Comparing reliability of Frechet Distribution under ranked set sampling by using with application

Abstract

In order to achieve the objectives sought by the researcher, he must collect data and information on that research, and because some data is difficult to obtain or cannot be obtained for reasons of cost, effort and time, he must choose the method of inspection, which ensures the achievement of research objectives at the minimum time Less effort and less cost. In order to solve these problems, it is necessary to use the sampling method, which ensures that the time, effort and cost of data are reduced. Under these circumstances, the concept of ranked group sampling (RSS) seems useful for obtaining a lot of information. Therefore, the purpose of the thesis is to estimate the Frechet Distribution parameters of the shape parameter (θ)and the scale parameter (λ) using three estimation methods: the maximum possible method, the least square method and the Shrinkage method , And then find an estimate of the reliability function and then choose the best estimate using some statistical criteria. The simulation method of Monte Carlo was used to determine the superiority of the methods used by comparing the average error squares and the amount of bias.
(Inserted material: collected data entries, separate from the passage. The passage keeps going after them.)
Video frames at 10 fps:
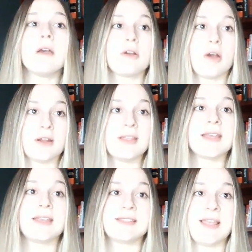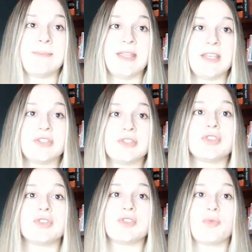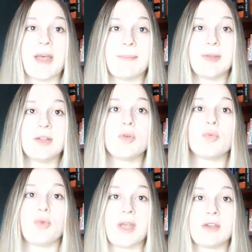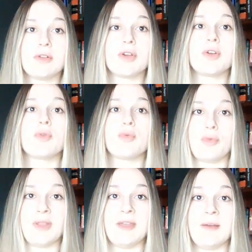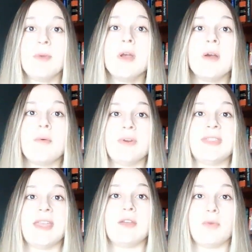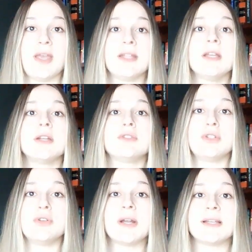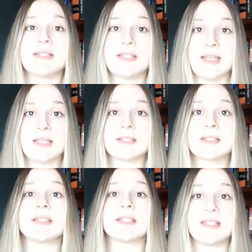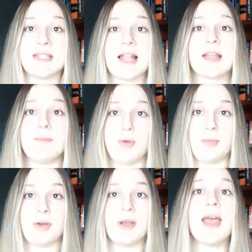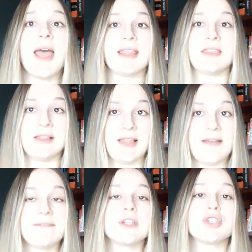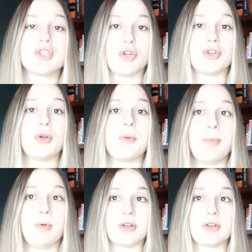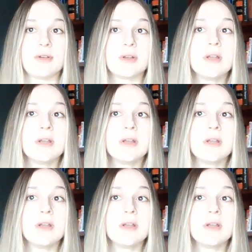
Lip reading: Cardiac examination shows a rapid, regular rhythm with a grade 2 out of 6 systolic murmur at the left sternal border.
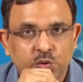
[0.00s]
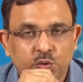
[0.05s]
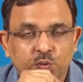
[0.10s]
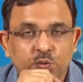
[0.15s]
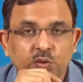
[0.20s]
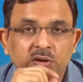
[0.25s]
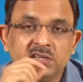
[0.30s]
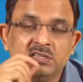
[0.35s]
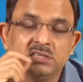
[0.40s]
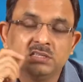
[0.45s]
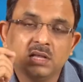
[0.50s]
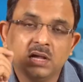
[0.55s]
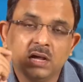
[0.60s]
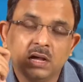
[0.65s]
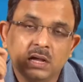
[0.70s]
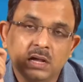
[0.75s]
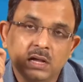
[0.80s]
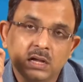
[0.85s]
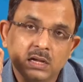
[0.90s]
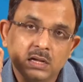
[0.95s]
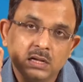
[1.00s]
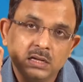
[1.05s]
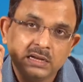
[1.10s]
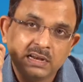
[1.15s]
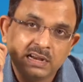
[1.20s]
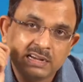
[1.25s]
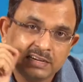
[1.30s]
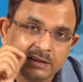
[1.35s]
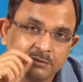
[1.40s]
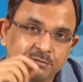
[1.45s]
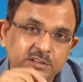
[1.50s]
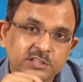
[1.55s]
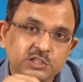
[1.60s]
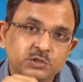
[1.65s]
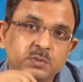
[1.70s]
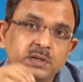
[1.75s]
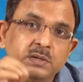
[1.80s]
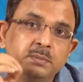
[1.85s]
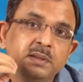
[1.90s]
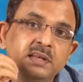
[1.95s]
What is the difference
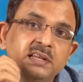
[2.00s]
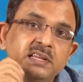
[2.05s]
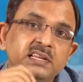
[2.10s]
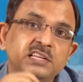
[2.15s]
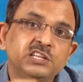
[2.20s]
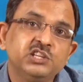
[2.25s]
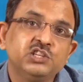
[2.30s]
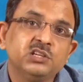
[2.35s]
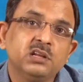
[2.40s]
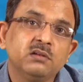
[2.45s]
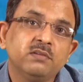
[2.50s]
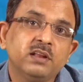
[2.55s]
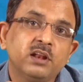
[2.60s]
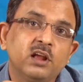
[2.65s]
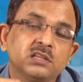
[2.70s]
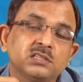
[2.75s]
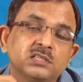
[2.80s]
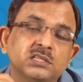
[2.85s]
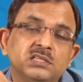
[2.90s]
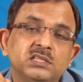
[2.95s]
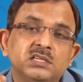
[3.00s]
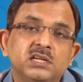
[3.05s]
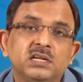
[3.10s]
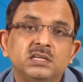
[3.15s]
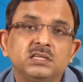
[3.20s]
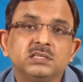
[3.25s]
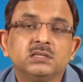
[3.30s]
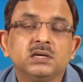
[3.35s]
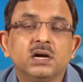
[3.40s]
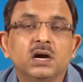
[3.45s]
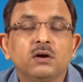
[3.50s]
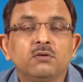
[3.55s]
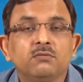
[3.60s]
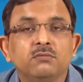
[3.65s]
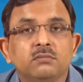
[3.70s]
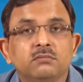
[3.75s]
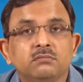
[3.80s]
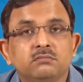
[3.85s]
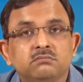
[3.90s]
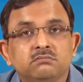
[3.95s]
between initial velocity and
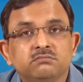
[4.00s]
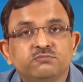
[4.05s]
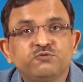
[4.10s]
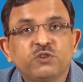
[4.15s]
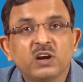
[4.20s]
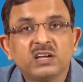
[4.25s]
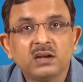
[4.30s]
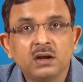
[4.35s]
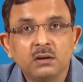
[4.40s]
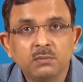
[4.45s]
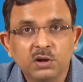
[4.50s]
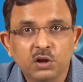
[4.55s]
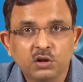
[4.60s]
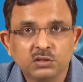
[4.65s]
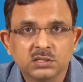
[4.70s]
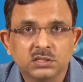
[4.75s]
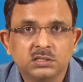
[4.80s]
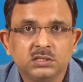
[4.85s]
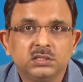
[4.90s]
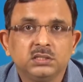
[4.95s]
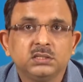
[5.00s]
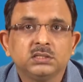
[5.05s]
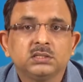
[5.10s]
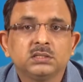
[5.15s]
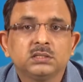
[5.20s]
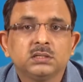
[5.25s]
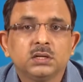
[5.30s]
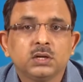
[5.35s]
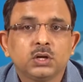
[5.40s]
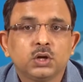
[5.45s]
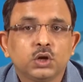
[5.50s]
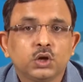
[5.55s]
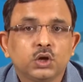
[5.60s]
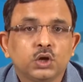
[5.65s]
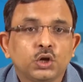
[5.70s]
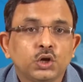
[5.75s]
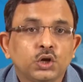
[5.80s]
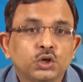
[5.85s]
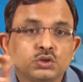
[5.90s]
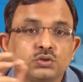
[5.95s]
final velocity?
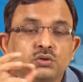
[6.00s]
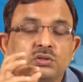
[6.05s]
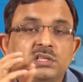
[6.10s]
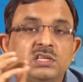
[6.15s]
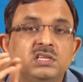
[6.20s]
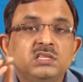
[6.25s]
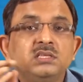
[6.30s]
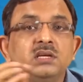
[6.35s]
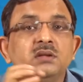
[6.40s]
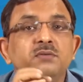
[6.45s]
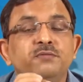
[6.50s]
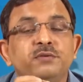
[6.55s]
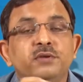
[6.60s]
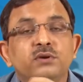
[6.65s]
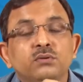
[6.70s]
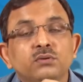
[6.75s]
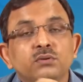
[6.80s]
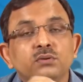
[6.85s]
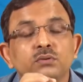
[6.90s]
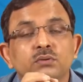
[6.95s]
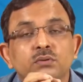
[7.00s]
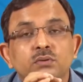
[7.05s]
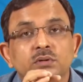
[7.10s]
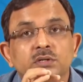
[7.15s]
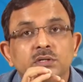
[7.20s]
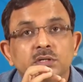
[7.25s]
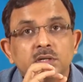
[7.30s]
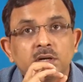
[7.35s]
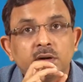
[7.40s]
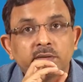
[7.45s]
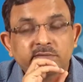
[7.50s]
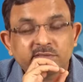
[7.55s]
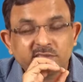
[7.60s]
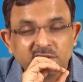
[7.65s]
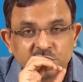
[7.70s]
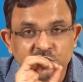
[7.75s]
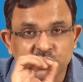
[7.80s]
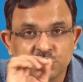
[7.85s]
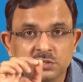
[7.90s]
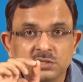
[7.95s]
So these are few
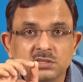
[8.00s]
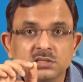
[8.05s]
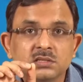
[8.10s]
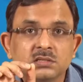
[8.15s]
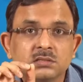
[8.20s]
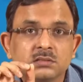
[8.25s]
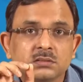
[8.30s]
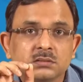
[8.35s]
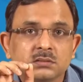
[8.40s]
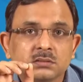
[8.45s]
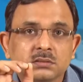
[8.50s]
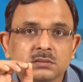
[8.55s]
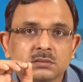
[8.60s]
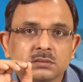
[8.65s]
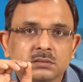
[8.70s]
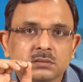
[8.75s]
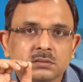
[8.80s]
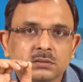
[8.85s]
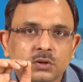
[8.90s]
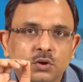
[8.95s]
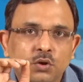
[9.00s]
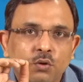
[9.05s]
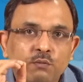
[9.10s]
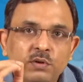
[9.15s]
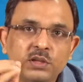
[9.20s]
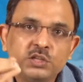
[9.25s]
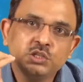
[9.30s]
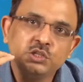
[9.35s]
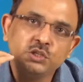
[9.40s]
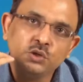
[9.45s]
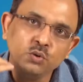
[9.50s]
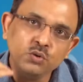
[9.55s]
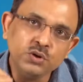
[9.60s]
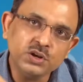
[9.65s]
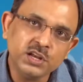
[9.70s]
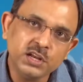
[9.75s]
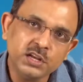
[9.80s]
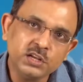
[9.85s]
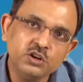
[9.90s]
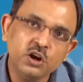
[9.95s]
questions which you
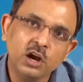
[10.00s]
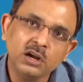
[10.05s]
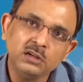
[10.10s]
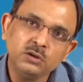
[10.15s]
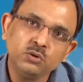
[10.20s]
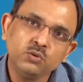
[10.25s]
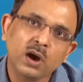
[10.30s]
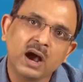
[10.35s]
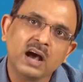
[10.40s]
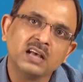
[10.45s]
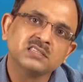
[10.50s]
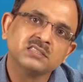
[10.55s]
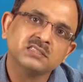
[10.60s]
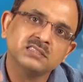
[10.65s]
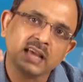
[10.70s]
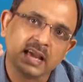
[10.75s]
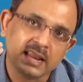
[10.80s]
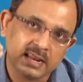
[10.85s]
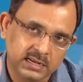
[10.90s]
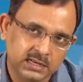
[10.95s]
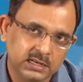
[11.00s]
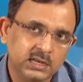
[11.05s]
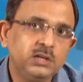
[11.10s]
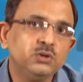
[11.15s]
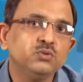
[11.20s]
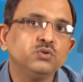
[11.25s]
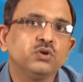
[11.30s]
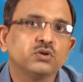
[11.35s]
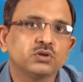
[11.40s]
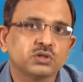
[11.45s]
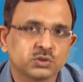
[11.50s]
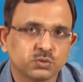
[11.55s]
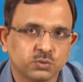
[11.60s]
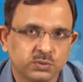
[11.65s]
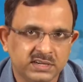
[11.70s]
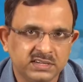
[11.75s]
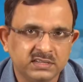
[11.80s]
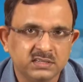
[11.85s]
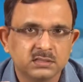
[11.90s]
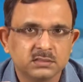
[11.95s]
need not to ask directly to your
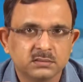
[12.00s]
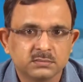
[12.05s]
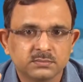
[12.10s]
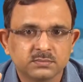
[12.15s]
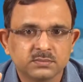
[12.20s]
students.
The results of the simulation experiments showed that the best method for estimating the reliability function in the order of the concentration of the ordered groups is the method Shrinkage of 40% The Least squares and the Maximum Likelihood in the rate of 30%. Real data representing the failure times of the dental restoration ceramics were also used to apply the best method. The results of the applied side showed that the shrinkage method was appropriate with the actual data of the failure times for the dental restoration ceramics.